== Data shown
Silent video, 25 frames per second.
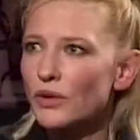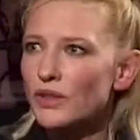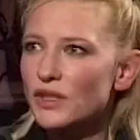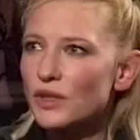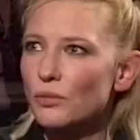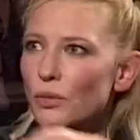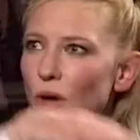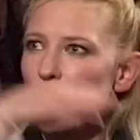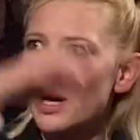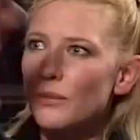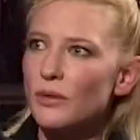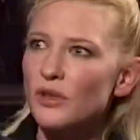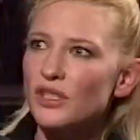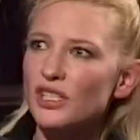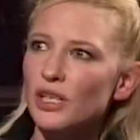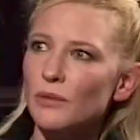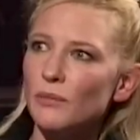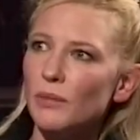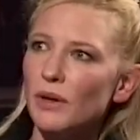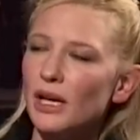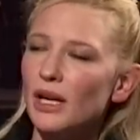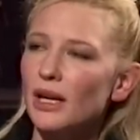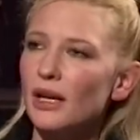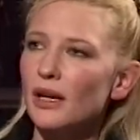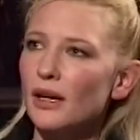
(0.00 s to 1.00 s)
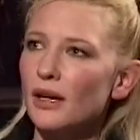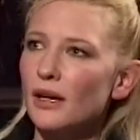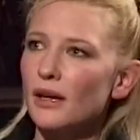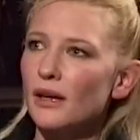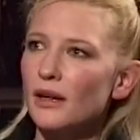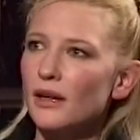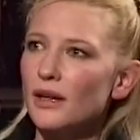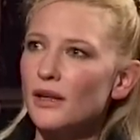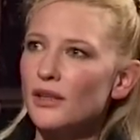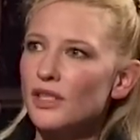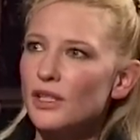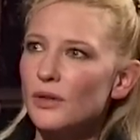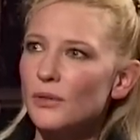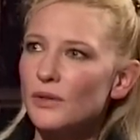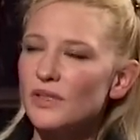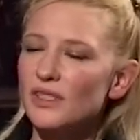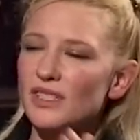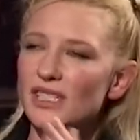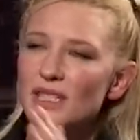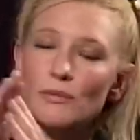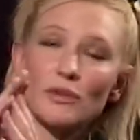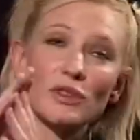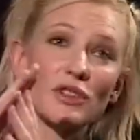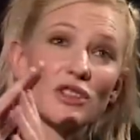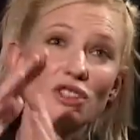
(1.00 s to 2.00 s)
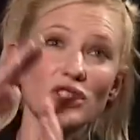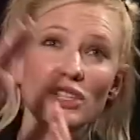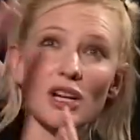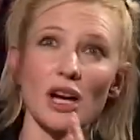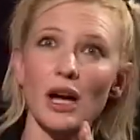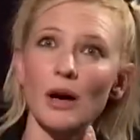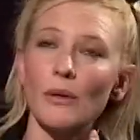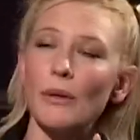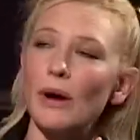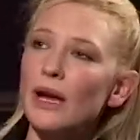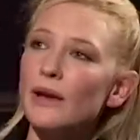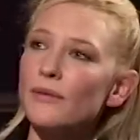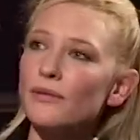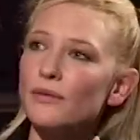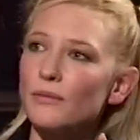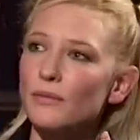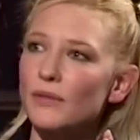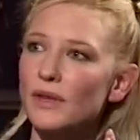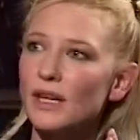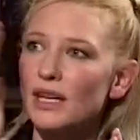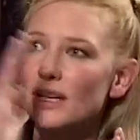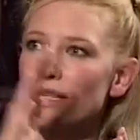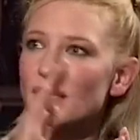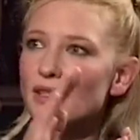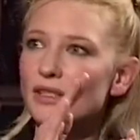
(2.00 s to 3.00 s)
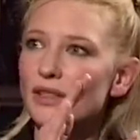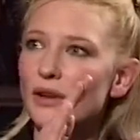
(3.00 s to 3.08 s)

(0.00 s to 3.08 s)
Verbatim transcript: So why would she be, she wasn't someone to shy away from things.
====
== Data shown
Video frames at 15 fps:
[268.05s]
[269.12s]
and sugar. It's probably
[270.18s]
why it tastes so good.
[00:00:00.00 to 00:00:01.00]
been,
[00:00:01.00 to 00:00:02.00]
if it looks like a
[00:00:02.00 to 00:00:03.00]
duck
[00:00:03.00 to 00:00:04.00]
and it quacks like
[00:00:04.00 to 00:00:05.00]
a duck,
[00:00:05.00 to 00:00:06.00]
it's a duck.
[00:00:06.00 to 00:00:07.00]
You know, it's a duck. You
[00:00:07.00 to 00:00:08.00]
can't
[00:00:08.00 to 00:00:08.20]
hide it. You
====
● Task to carry out: Which lines above contain the word "frames"? Copy each of them.

● Answer to this exercise:
Silent video, 25 frames per second.
Video frames at 15 fps:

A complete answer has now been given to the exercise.